На сей раз первый министр и главный мудрец не стал глаза прятать.

— Как зачем, царь-надежа? Чтоб царство оберегать да обо всем сведенья иметь. Знание — сила, сила — спокойствие, так-то.

Царь кивнул.

— Ну а сына моего твое знанье убережет? Стрельцин помедлил.

— Чего не знаю, того не знаю, светлейший. По крайности, будем в курсе.

А Иван все ехал и ехал на восток. Лишь на одиннадцатый день пути увидал долгожданные палаты с крепостной оградою. Черные все, от черепичной крыши и до последнего камня стен, а широкие врата подбиты гвоздями черненого железа и выкрашены свежей угольно-черной краскою. У ворот высокая черноствольная сосна стоит, а на вершине сидит ворон и глаз с усталого путника не спускает.

Иван осадил Бурку, но не рассмеялся и рукою не махнул: в торжественной тишине это показалось неуместным. Потому соскользнул он с коня и чинно поклонился в пояс. А ворон расправил над ним черные крылья и бесшумно слетел вниз. Грянулся трижды оземь и предстал ему красавцем, с ног до головы одетым в черное. Поглядев на Ивана мудрыми очами, поклонился он ответно.

— Будь здоров на множество лет, шурин, — молвил Михаил Ворон. — Оборони тебя Бог от всякого зла.

Царевич перекрестился благочестиво и только тогда позволил себе улыбнуться.

— Покуда оборонял, коль не считать мух да комаров.

— Неужто боле в пути никто не донимал? Стало быть, мой средний братец ныне поумерил свою радость при встречах с роднёю, а старший бросил ради забавы окатывать людей в бане ледяною водой?

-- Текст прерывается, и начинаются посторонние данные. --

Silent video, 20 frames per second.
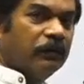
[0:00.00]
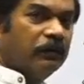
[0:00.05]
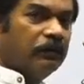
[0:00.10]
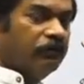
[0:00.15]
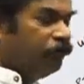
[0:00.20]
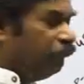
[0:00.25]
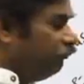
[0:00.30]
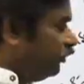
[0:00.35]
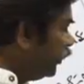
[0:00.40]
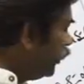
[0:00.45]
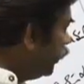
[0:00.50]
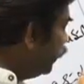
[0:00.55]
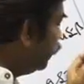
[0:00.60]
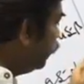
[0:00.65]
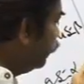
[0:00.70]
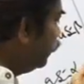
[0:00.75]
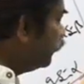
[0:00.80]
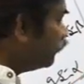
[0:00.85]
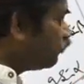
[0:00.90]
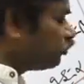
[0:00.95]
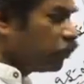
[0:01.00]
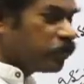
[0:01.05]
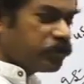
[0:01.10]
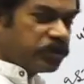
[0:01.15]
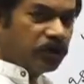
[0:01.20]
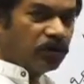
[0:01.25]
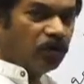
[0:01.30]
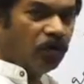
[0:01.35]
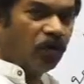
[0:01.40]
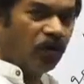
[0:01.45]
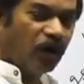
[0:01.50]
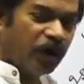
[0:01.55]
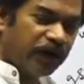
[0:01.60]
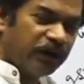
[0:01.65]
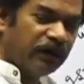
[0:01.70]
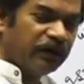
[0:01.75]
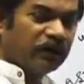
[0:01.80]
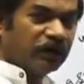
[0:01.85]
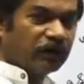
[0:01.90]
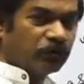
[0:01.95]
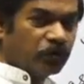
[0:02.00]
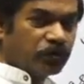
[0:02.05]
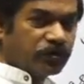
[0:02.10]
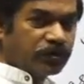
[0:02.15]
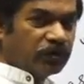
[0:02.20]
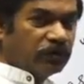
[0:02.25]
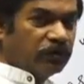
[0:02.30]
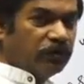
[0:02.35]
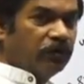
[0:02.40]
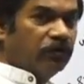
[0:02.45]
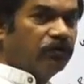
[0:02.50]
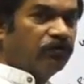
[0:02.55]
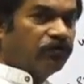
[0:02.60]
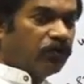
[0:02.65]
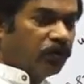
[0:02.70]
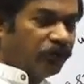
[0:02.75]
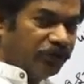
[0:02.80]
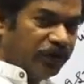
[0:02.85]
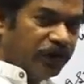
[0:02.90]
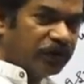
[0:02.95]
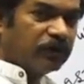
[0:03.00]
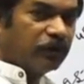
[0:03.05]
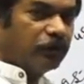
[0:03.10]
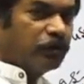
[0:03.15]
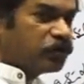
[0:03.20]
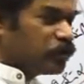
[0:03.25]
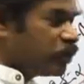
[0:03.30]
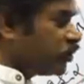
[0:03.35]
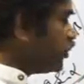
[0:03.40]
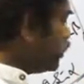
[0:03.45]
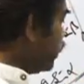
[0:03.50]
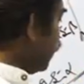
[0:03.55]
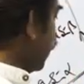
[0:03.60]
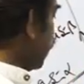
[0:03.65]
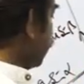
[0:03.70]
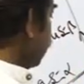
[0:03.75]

whether it's this question or any other question, from where the motion starts,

Тут уж Иван не сдержал звонкого смеха.

— Не то чтоб поумерил, не то чтоб совсем бросил, но это пережить можно. Видно, правду бают, что мудрый человек все про своих братьев ведает.

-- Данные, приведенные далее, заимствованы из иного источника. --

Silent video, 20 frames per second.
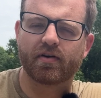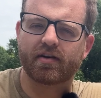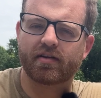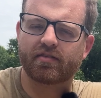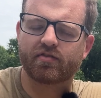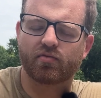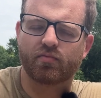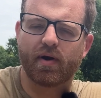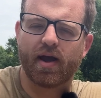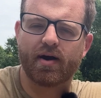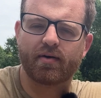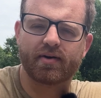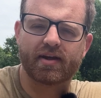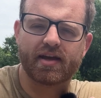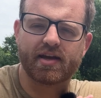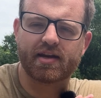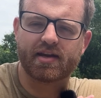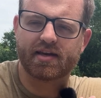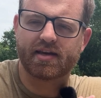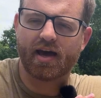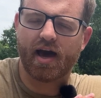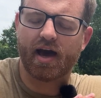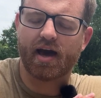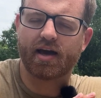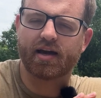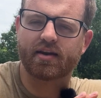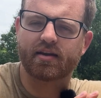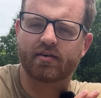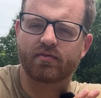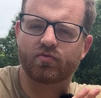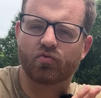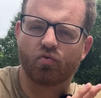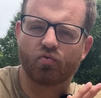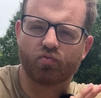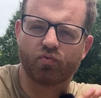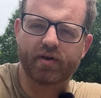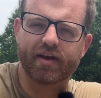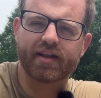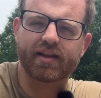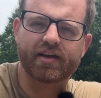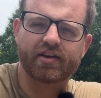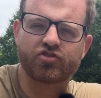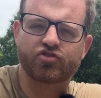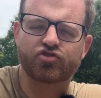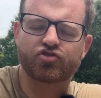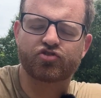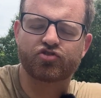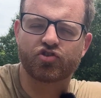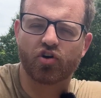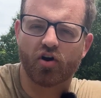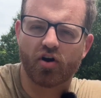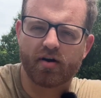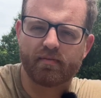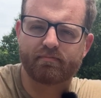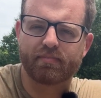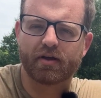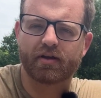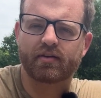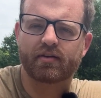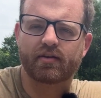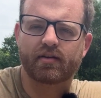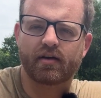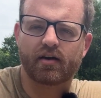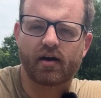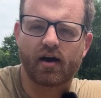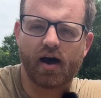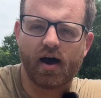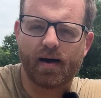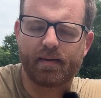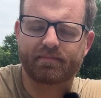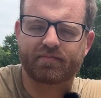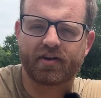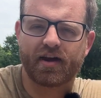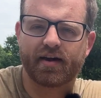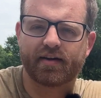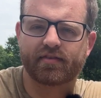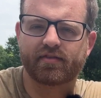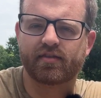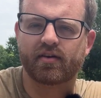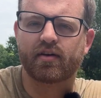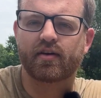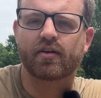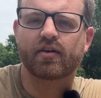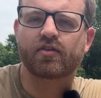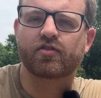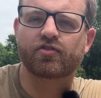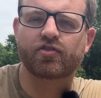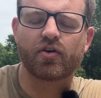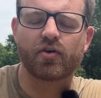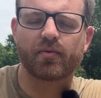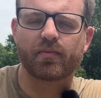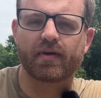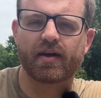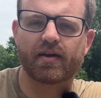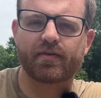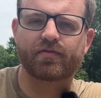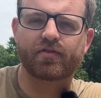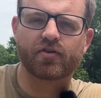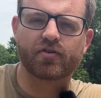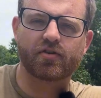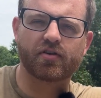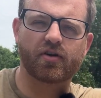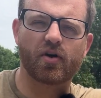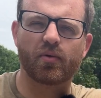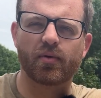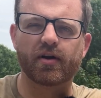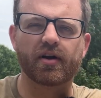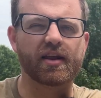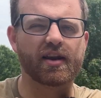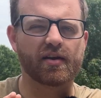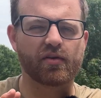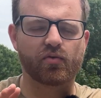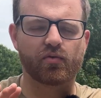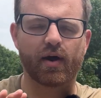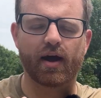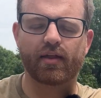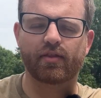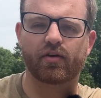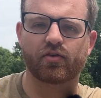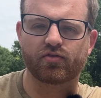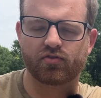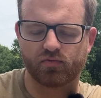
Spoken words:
is around any kind of really sharp objects. So if you're going in and around those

— Правду, — подтвердил Ворон. — А еще мудрей тот, кто все ведает про сестер своих. Пойдем же в палаты, покуда Ленушка не истомилась ожиданьем да не сбросила нас обоих в крепостной ров. — Он небрежно кивнул на черную стоячую воду, солнечными бликами подсвеченную. — Тут по моему веленью недавно все вычистили да свежей рыбы напустили, но проверять, хорошо ль моя челядь приказы исполняет, не больно-то мне охота.

Ежели Катерина-царевна выучилась у мужа любезному обхождению, Лизавета заразилась его веселостью, то младшая сестра (Иван понял это с первой минуты) переняла мудрое спокойствие Ворона. Она поджидала гостя в темной горнице размером поболе, чем тронная зала царя Александра в Хорлове, в кресле с высокою спинкой, которое, конечно, троном не было, но становилось таковым от гордой ее посадки. Иван от того кресла глаз оторвать не мог.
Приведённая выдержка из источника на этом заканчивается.